Do you have a plan for how this will be merged? Which trees will the patches go
through? I think that the actual AES-XTS implementation could still use a bit
more polishing; see my comments below. However, patches 1-12 don't need to wait
for that. Perhaps the x86 maintainers would like to take patches 1-12 for
v6.10? Then the AES-XTS support can go through the crypto tree afterwards.
As you noticed, this cycle I've been optimizing AES-XTS for x86_64 by adding new
VAES and AES-NI + AVX implementations. I have some ideas for the Key Locker
based implementation of AES-XTS:
First, surely it's the case that in practice, all CPUs that support Key Locker
also support AVX? If so, then there's no need for the Key Locker assembly to
use legacy SSE instructions. It should instead target AVX and use VEX-coded
instructions. This would save some instructions and improve performance.
Since the Key Locker assembly only supports 64-bit mode, it should also feel
free to use registers xmm8-xmm15 for purposes such as caching the XTS tweaks.
This would improve performance.
Since the Key Locker assembly advances a large number of XTS tweaks at a time
(8), I'm also wondering if it would be faster to multiply by x^8 directly
instead of multiplying by x sequentially eight times.

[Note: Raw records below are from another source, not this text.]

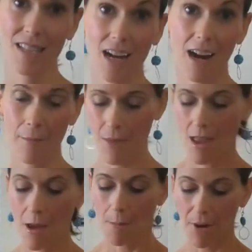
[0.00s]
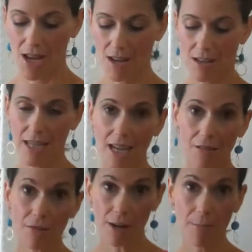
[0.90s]
time, but take
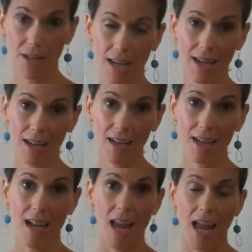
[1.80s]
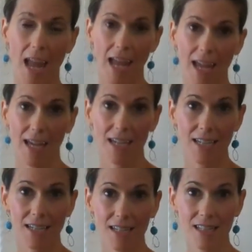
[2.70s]
a ripe banana
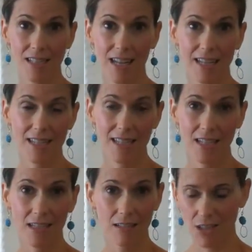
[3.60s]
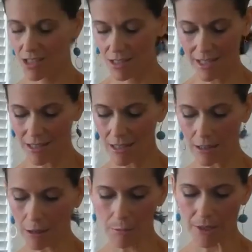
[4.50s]
and slice it, just slice it a
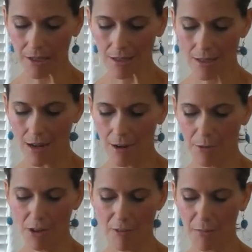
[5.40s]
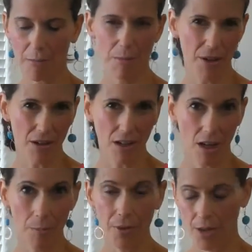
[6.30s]
little bit. You have maybe about a
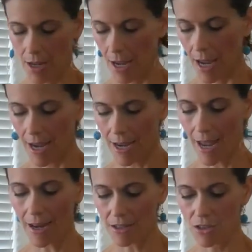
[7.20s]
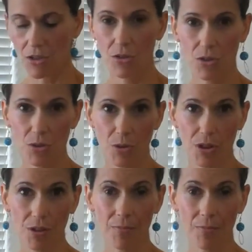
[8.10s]
cup, and add it to your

This can be done using
the pclmulqdq instruction; see aes-xts-avx-x86_64.S which implements this
optimization. Probably all CPUs that support Key Locker also support PCLMULQDQ.

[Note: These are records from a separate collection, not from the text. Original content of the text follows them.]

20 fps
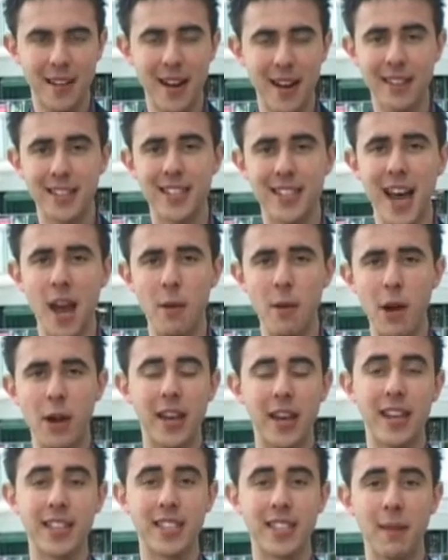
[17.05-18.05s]
Now today we're
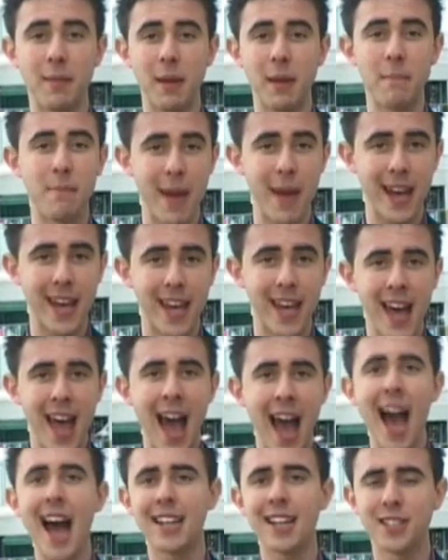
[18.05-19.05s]
looking at something big,
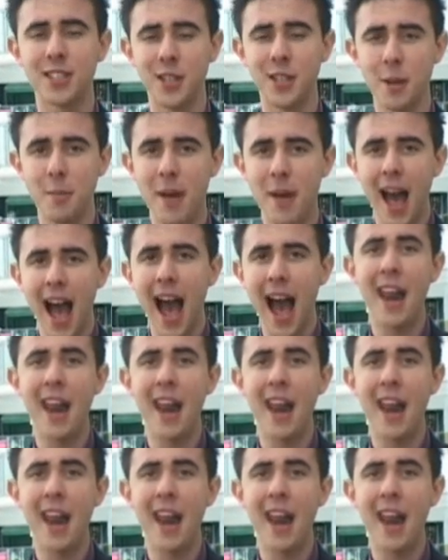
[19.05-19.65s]
handsome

I'm also trying to think of the best way to organize the Key Locker AES-XTS glue
code. I see that you're proposing to share the glue code with the existing
AES-XTS implementations. Unfortunately I don't think this ends up working very
well, due to the facts that the Key Locker code can return errors and uses a
different key type. I think that for now, I'd prefer that you simply copied the
XTS glue code into aeskl-intel_glue.c and modified it as needed. (But make sure
to use the new version of the glue code, which is faster.)
For falling back to AES-NI, I think the cleanest solution is to call the
top-level setkey, encrypt, and decrypt functions (the ones that are set in the
xts-aes-aesni skcipher_alg), instead of calling lower-level functions as your
current patchset does.
If you could keep the Key Locker assembly roughly stylistically consistent with
the new aes-xts-avx-x86_64.S, that would be great too.
Do you happen to know if there's any way to test the Key Locker AES-XTS code
without having access to a bare metal machine with a CPU that supports Key
Locker? I tried a Sapphire Rapids based VM in Google Compute Engine, but it
doesn't enumerate Key Locker. I also don't see anything in QEMU related to Key
Locker. So I don't currently have an easy way to test this patchset.
Finally, a high level question. Key Locker has been reported to be
substantially slower than AES-NI. At the same time, VAES has recently doubled
performance over AES-NI. I'd guess this leaves Key Locker even further behind.
Given that, how useful is this patchset? I'm a bit concerned that this might be
something that sounds good in theory but won't be used in practice. Are
performance improvements for Key Locker on the horizon? (Well, there are the
improvements I suggested above, which should help, but it sounds like main issue
is the Key Locker instructions themselves which are just fundamentally slower.)